Post-Vacation Reading and Listening List: Navigating Work Inbox Insanity Edition
Poppets! How I’ve missed you. Last week’s road trip through California was a good break away from screens, although next time instead of trying to cram three vacations into one (Sitting by the pool in Palm Springs! Visiting friends in LA! Harassing otters in Monterey!), I’ll likely pick one of those ideas and spend a whole week doing just that one thing. But it was a lovely time seeing this amazing state, stopping at cool places to charge the car (did you know Harris Ranch on I-5 has amazing BBQ that they serve out of their gas station? Who needs the restaurant when you can get brisket and mac and cheese whilst your electric car tops up?) and having the delightfully fleeting conversations with strangers on patios that I love so very much and have missed.
So here are some bits of content I think you should consume, as I consumed them over the past week and therefore hope you’d like:
The Atmospherians by Alex McElroy - Oh my goodness, read this book, it’s an excellent debut novel about “a disgraced influencer and a struggling actor” who form “a cult designed to reform problematic men.” The novel deals with fame, mental health, eating disorders, personal narratives, online abuse, etc etc etc etc. I devoured it in a couple of days.

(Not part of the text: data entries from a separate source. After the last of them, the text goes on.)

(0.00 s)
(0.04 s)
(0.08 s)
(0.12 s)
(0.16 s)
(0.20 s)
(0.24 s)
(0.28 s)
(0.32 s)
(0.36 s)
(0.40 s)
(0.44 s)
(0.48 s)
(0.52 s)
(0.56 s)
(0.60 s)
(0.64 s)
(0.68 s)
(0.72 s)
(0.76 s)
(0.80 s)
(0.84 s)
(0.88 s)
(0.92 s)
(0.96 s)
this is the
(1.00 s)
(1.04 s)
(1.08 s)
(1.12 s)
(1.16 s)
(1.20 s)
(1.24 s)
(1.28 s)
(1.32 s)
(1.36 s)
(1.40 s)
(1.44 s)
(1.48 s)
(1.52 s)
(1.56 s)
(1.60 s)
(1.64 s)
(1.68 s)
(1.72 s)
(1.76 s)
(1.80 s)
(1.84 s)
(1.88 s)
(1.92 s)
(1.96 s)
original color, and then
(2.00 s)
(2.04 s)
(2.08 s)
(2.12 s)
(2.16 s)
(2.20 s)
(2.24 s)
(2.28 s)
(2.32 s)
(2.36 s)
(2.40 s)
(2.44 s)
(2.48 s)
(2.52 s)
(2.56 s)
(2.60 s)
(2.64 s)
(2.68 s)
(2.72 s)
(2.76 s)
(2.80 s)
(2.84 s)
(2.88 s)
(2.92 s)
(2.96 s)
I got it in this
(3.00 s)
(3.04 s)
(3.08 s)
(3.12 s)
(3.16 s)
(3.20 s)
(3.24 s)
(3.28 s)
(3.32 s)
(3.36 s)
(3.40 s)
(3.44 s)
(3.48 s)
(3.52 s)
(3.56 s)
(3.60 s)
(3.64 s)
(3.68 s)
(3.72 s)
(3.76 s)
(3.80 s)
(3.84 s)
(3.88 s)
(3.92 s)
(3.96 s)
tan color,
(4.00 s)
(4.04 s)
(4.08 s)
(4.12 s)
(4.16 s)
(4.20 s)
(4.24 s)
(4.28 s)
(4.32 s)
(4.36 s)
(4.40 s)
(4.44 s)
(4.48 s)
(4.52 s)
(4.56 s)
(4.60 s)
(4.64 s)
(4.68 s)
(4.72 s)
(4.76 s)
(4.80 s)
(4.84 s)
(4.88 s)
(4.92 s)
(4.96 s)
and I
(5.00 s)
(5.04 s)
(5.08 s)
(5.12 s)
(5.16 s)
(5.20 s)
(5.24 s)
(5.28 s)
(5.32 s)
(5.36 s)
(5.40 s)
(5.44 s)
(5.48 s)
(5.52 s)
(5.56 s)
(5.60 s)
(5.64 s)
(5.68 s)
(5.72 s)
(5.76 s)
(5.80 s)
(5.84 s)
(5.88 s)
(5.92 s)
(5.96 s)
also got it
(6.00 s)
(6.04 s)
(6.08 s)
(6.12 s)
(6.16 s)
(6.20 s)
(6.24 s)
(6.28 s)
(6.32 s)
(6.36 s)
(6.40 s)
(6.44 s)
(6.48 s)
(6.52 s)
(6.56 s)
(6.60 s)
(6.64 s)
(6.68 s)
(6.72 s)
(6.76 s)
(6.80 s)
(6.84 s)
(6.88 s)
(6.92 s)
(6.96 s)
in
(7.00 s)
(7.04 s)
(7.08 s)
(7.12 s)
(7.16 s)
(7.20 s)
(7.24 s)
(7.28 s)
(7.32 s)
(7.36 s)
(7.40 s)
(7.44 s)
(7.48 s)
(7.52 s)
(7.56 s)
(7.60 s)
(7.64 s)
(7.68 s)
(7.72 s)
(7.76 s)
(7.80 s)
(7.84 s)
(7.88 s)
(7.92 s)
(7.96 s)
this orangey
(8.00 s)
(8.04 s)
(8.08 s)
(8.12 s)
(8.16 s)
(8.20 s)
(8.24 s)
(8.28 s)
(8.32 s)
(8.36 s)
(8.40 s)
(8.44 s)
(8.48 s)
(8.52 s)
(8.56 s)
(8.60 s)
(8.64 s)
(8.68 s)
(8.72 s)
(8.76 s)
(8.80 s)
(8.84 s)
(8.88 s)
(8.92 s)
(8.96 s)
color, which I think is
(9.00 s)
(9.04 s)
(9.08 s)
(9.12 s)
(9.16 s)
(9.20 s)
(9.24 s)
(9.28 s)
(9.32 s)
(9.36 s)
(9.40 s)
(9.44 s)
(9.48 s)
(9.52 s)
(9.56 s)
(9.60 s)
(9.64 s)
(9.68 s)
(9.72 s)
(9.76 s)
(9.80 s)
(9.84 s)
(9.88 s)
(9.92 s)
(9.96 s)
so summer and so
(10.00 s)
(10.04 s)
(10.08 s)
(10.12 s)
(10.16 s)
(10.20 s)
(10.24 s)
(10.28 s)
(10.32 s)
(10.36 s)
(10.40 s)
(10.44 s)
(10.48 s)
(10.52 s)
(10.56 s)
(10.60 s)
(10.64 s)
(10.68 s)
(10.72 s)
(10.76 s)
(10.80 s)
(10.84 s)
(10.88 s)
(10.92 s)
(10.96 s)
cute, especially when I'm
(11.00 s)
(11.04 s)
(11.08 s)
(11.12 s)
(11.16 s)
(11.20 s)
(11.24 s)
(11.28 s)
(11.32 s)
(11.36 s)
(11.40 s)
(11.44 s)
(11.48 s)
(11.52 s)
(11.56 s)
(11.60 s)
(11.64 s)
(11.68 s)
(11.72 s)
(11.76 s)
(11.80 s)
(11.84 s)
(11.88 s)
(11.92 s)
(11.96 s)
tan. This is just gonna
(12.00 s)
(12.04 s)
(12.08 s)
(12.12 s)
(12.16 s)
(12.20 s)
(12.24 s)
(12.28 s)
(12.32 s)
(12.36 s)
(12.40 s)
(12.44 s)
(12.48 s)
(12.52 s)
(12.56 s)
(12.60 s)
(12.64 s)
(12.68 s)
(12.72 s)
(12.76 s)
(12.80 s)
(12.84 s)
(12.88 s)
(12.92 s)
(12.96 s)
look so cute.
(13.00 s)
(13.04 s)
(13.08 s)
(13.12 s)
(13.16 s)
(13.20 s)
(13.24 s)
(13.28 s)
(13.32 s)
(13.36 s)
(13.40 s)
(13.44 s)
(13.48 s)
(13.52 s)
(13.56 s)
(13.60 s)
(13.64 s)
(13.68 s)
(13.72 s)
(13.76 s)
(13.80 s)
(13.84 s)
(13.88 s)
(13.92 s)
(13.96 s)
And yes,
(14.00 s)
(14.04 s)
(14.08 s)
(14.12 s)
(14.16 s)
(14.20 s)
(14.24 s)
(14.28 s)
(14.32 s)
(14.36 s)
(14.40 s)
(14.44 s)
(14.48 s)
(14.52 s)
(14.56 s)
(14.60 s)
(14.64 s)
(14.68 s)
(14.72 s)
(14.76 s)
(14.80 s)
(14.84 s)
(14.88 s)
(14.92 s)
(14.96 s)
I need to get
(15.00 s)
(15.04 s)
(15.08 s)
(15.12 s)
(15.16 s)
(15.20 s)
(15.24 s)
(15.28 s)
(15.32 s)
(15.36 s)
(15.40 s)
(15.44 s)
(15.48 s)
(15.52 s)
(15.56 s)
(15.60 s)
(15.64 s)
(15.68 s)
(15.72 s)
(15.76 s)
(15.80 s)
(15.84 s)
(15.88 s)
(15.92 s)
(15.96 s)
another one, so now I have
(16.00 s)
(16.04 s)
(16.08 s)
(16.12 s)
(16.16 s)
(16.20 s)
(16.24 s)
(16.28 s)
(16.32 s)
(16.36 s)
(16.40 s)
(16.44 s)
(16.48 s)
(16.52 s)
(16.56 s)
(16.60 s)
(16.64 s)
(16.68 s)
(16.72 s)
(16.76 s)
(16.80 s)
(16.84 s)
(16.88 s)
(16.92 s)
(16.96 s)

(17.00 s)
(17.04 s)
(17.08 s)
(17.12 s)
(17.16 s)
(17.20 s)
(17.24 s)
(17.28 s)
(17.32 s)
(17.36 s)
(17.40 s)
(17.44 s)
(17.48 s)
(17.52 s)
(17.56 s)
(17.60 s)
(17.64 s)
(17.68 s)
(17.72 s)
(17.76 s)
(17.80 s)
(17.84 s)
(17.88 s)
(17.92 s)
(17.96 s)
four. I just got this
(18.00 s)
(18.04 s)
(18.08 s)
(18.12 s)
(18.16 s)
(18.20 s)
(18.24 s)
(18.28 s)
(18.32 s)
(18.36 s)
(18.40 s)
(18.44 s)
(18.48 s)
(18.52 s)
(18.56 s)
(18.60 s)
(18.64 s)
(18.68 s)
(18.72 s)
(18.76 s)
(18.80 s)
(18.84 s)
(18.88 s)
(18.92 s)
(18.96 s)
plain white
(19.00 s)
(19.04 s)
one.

In God We Lust on Wondery - If you find the hypocrisy of those who infringe on the rights of others absolutely fascinating, you’ll looooooooove this podcast series on what must be the most insane story to come out of a multi-billion dollar-endowed Christian University that describes how the son of a hardcore fundamentalist evangelical Christian had a throuple with his wife and the pool boy that was partially funded by the school (private jets and fancy hotels on the university dime! Woooooo!) whilst students at his institution couldn’t hold hands in public or watch R-rated movies until 2015.
Plight of the Living Dead: What Real-Life Zombies Reveal About Our World--and Ourselves by Matt Simon - So if you don’t feel like losing sleep over the fact that wasps are basically the worst creatures on the planet and have figured out a way to lay their eggs in hapless bugs by injecting them with toxins that keep said bug alive and moving while the offspring of this horrid animal eat their host from the inside out, don’t read this book (FotM Kate, I’m looking at you.) But if you’re looking for irreverent and charming prose on how species have developed frighteningly creative forms of “villainy” to keep their lineages going, this book is super interesting AND a hoot to boot. But seriously, wasps are the worst.
The Turning: The Sisters Who Left on iHeart Radio - Should I be surprised that I am hardcore craving this episodic look at the cultish qualities of Mother Teresa’s Missionaries of Charity? Of course not. Does framing the weird rituals and habits (pun intended) of a religious order in terms of a high-demand organization completely shift what I think about a woman who was alive AND canonized in my lifetime? Yes. Am I grumpy there are only four episodes out and I have to wait for more? Yes. Yes I am.
SOUR by Olivia Rodrigo - Of course I bingelistened to this ode to teenage angst on loop whilst driving through the desert, belting along to ‘good 4 u’ at the top of my lungs. This album has major early aughts Avril vibes and this now-37-year-old is loving learning a few of the tune on guitar. Don’t @ me, haters ;)
And thank you to everyone who sent birthday wishes on Sunday, I had a lovely weekend of brunches and lunches and coffees and BBQs with some of my favorite humans, so my heart and stomach are full. Thank god for modern science and the miracle of vaccines.
Be kind to each other, and drink some water, won’t you?